## Data in this exercise
──────

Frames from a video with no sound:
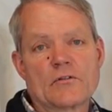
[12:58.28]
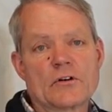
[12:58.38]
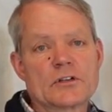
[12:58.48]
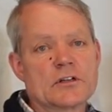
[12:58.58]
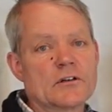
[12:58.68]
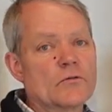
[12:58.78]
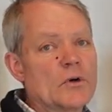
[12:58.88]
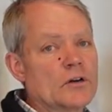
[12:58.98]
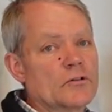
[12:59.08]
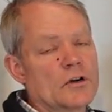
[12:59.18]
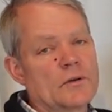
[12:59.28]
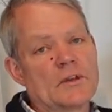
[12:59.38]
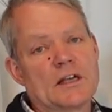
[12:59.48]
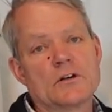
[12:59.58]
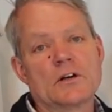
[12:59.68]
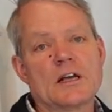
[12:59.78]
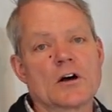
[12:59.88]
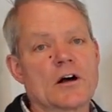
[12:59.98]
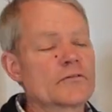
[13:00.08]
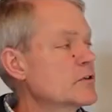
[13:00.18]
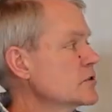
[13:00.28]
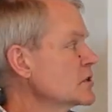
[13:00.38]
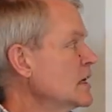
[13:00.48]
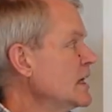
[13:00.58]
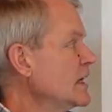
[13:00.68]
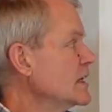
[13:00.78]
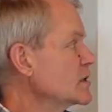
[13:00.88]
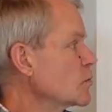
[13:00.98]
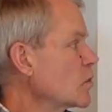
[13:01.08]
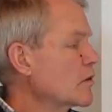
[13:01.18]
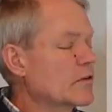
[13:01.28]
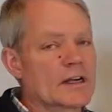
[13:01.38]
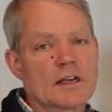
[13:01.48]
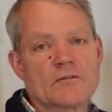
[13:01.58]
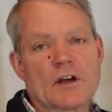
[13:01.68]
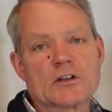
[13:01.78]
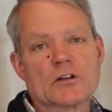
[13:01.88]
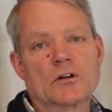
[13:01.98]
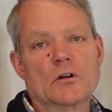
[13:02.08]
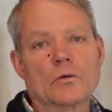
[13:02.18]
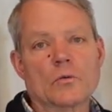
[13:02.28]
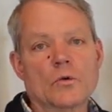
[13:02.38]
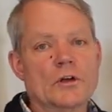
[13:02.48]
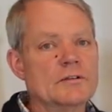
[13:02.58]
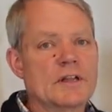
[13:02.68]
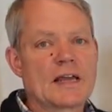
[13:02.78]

version of window trim that Unity offers is more of a conventional wood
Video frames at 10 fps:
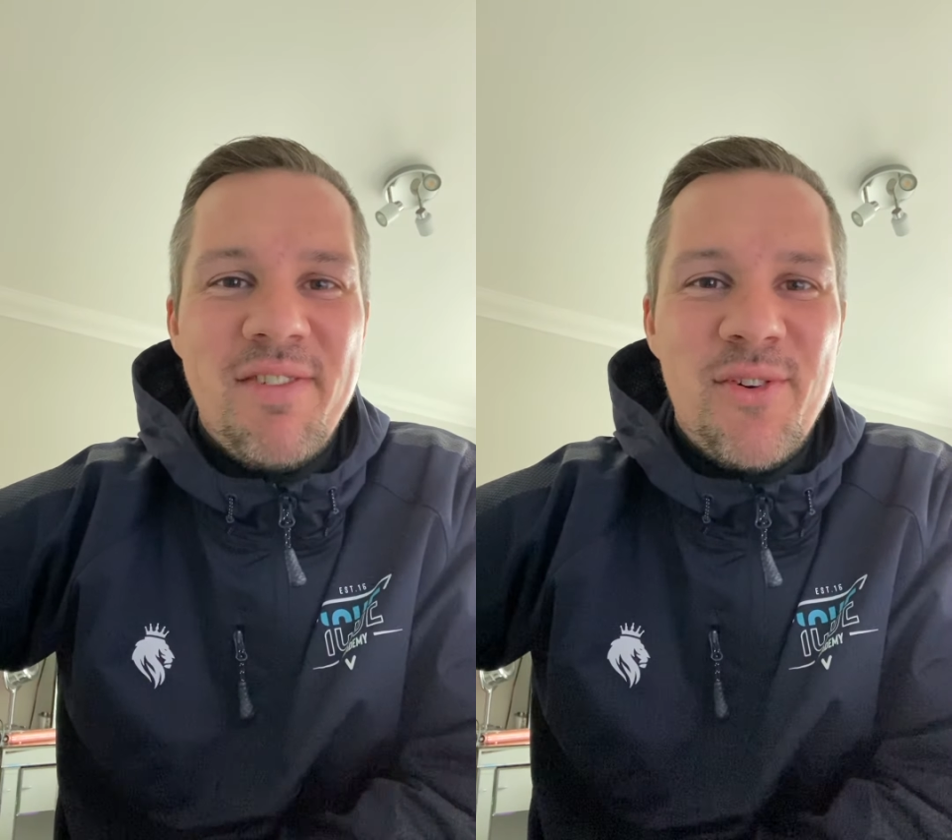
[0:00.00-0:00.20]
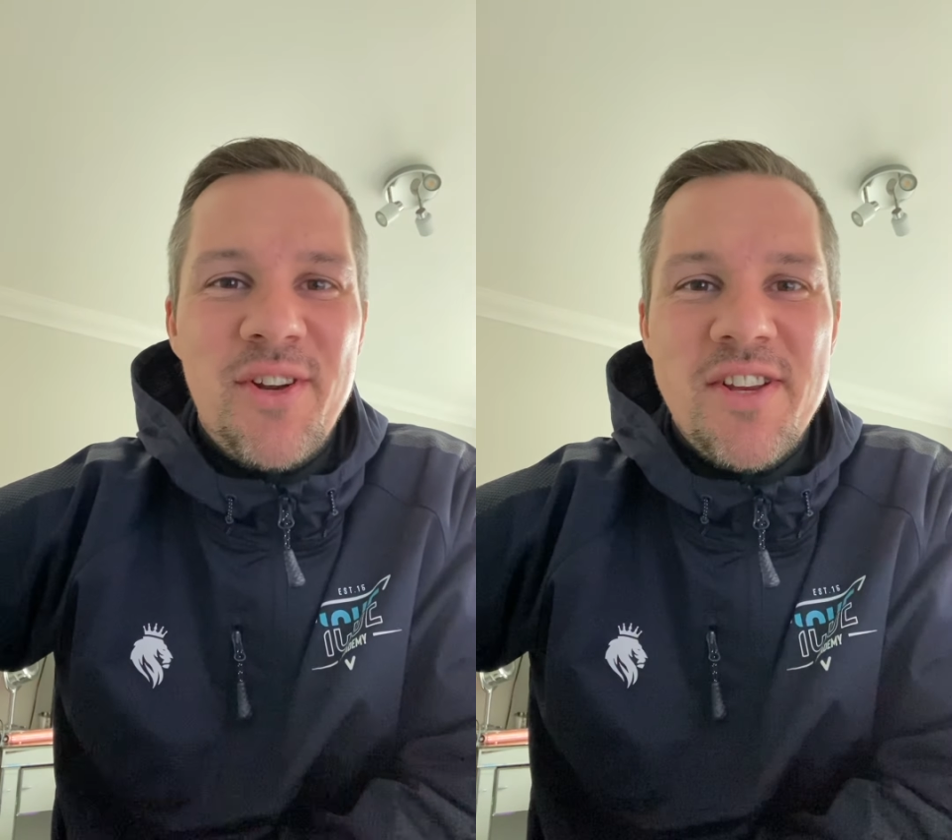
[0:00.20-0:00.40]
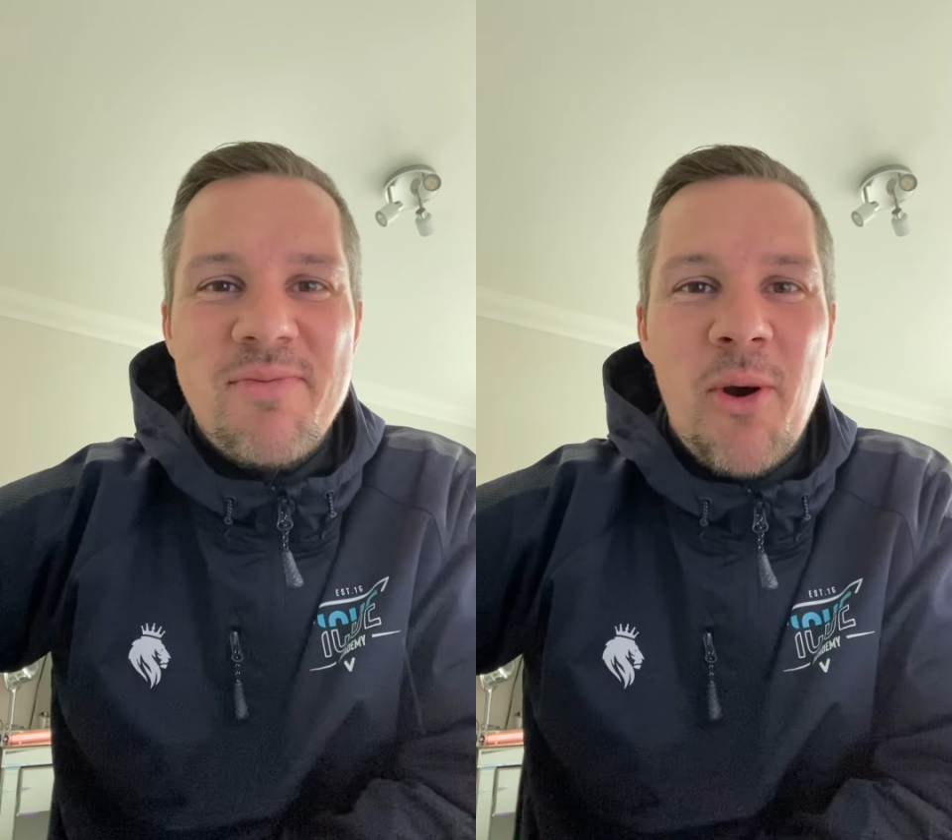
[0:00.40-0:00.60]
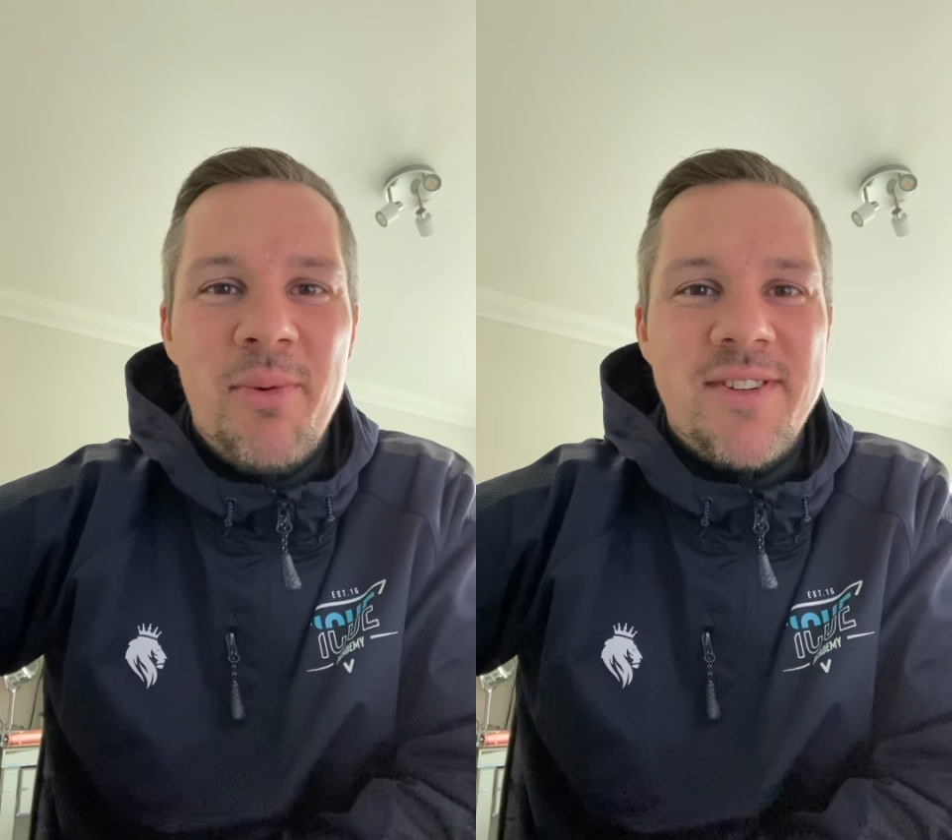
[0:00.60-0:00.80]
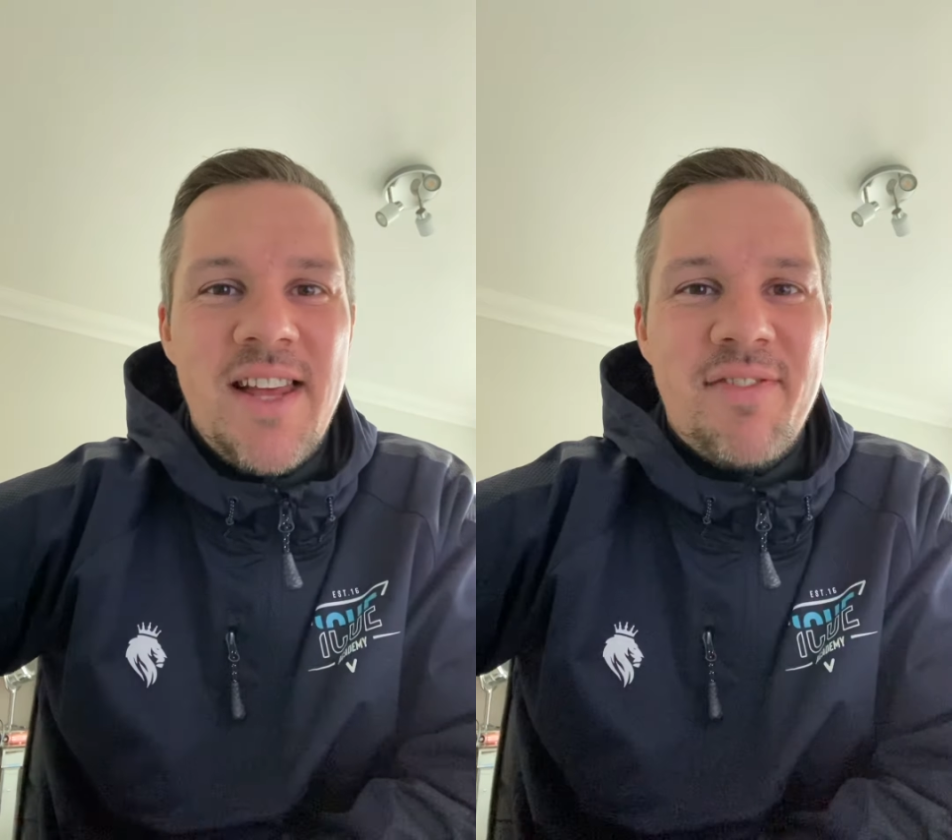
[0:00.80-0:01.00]
funniest
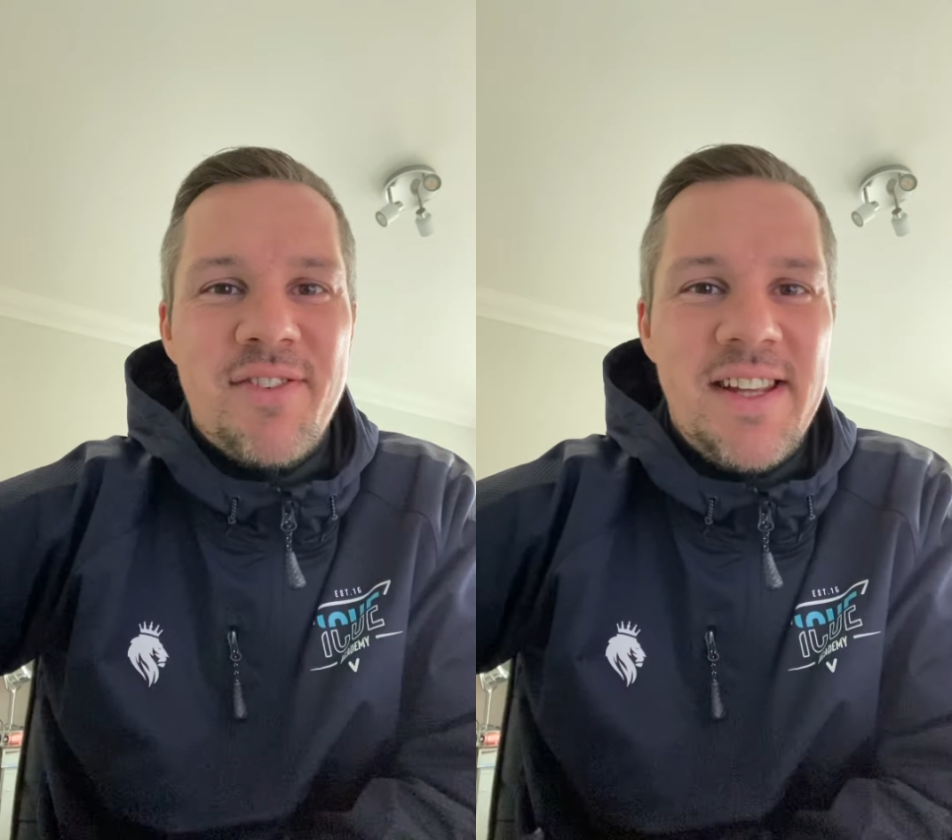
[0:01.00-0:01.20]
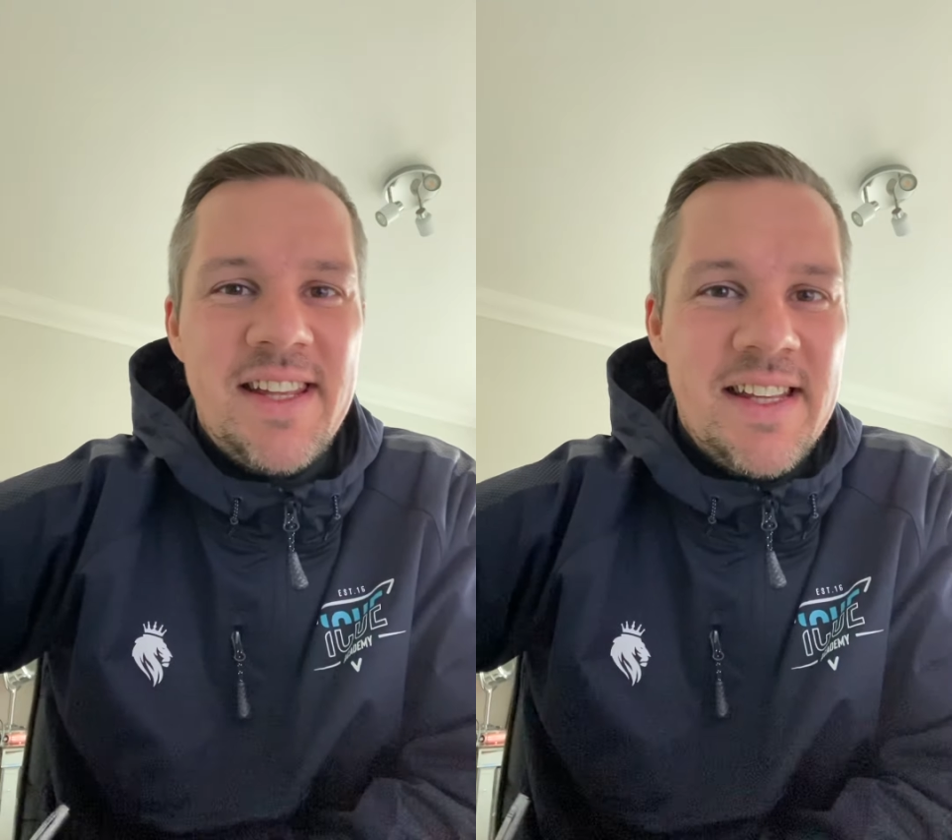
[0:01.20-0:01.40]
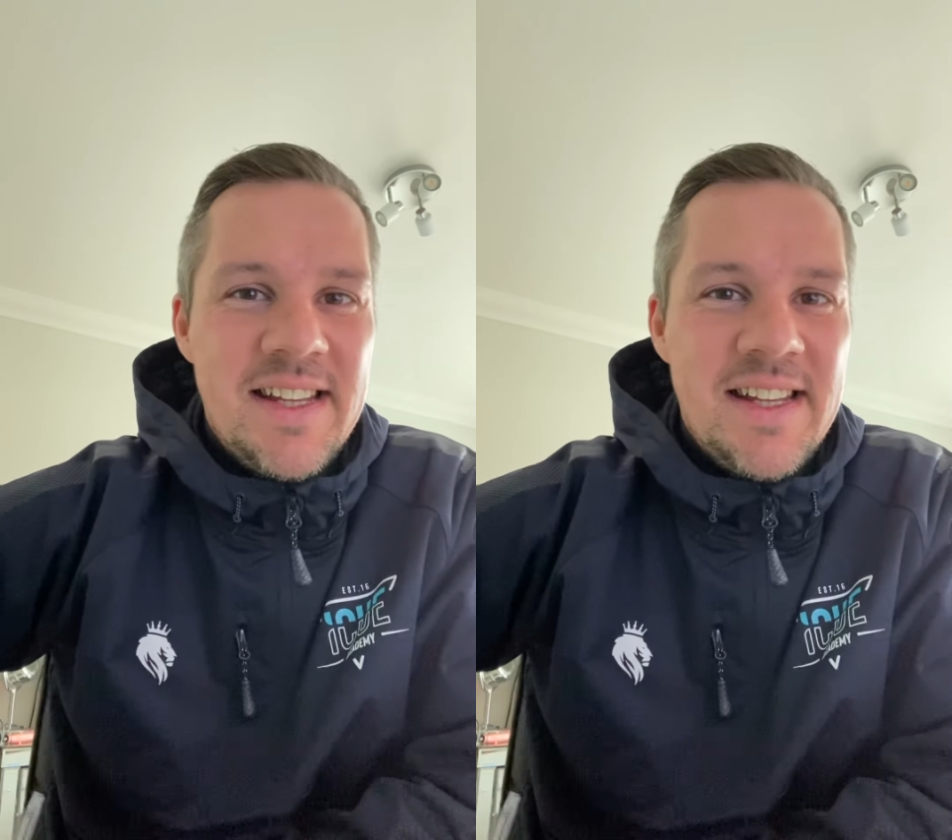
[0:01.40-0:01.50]
moments, definitely.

──────

## What the exercise asks
Please write out every entry exactly, but skip the pictures.

## Answer section
Frames from a video with no sound:
[12:58.28]
[12:58.38]
[12:58.48]
[12:58.58]
[12:58.68]
[12:58.78]
[12:58.88]
[12:58.98]
[12:59.08]
[12:59.18]
[12:59.28]
[12:59.38]
[12:59.48]
[12:59.58]
[12:59.68]
[12:59.78]
[12:59.88]
[12:59.98]
[13:00.08]
[13:00.18]
[13:00.28]
[13:00.38]
[13:00.48]
[13:00.58]
[13:00.68]
[13:00.78]
[13:00.88]
[13:00.98]
[13:01.08]
[13:01.18]
[13:01.28]
[13:01.38]
[13:01.48]
[13:01.58]
[13:01.68]
[13:01.78]
[13:01.88]
[13:01.98]
[13:02.08]
[13:02.18]
[13:02.28]
[13:02.38]
[13:02.48]
[13:02.58]
[13:02.68]
[13:02.78]

version of window trim that Unity offers is more of a conventional wood
Video frames at 10 fps:
[0:00.00-0:00.20]
[0:00.20-0:00.40]
[0:00.40-0:00.60]
[0:00.60-0:00.80]
[0:00.80-0:01.00]
funniest
[0:01.00-0:01.20]
[0:01.20-0:01.40]
[0:01.40-0:01.50]
moments, definitely.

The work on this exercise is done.